La intervención se desarrolló el pasado 16 de abril en el paraje conocido como Lomo Catela, donde los agentes, en compañía de personal del Juzgado de Instrucción de Telde procedieron al precinto de las obras y al corte del suministro de agua que abastecía a las edificaciones.
Según detalla la Guardia Civil, esta actuación se enmarca en el dispositivo que el Servicio de Protección de la Naturaleza (SEPRONA) mantiene activo frente a la proliferación de construcciones ilegales en suelos protegidos en Gran Canaria.

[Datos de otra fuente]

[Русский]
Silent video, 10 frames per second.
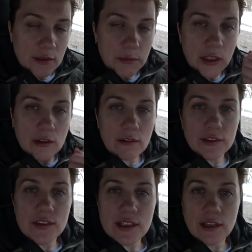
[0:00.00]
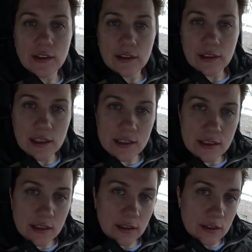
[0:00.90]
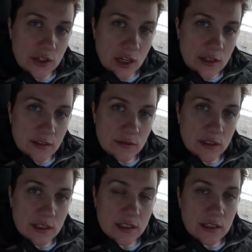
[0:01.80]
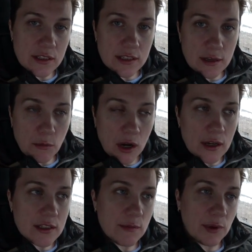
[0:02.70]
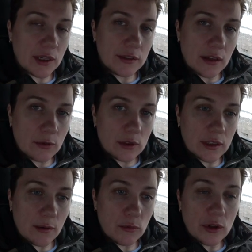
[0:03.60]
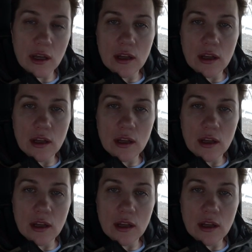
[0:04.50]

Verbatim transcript: Мелкого отвезла на английский, час он здесь сидит, занимается, пока дорога домой.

Durante las investigaciones, los agentes han constatado la expansión de asentamientos irregulares sobre terrenos donde el uso residencial y recreativo está expresamente prohibido, lo que implica una ocupación ilícita del territorio y un impacto significativo sobre el entorno natural.
En el avance de las pesquisas, la Guardia Civil ha identificado un patrón delictivo consolidado. Este consiste en la adquisición de fincas rústicas con especial protección medioambiental que posteriormente son fragmentadas y comercializadas de forma irregular mediante contratos privados.
De acuerdo con la nota oficial, los implicados asignan subparcelas perfectamente delimitadas a distintos compradores, obteniendo con ello un importante beneficio económico a partir de la venta ilegal de estos terrenos.
La actuación no se limita a la comercialización de suelo, sino que incluye la transformación activa del terreno. Los promotores impulsan la urbanización ilegal mediante la instalación de servicios básicos, la delimitación de parcelas con cerramientos y la gestión de suministros esenciales como el agua.
Estas prácticas derivan finalmente en la construcción de edificaciones destinadas a uso residencial sin ningún tipo de licencia, al tratarse de intervenciones que no son autorizables conforme a la normativa vigente en materia urbanística.
Como consecuencia de estos hechos, la Guardia Civil advierte de la posible comisión de delitos contra la ordenación del territorio y el urbanismo, además de un deterioro significativo del medio natural, con daños que en muchos casos pueden ser irreversibles.
El impacto afecta directamente a espacios protegidos, suelo agrícola y a la biodiversidad.
Ante esta situación, el instituto armado ha intensificado la vigilancia, el control y la investigación, lo que ha permitido ejecutar las medidas cautelares acordadas judicialmente.
La actuación culminó con el precinto y paralización efectiva de las obras, así como con el corte del suministro de agua, en cumplimiento de la resolución dictada por el Juzgado de Instrucción de Telde.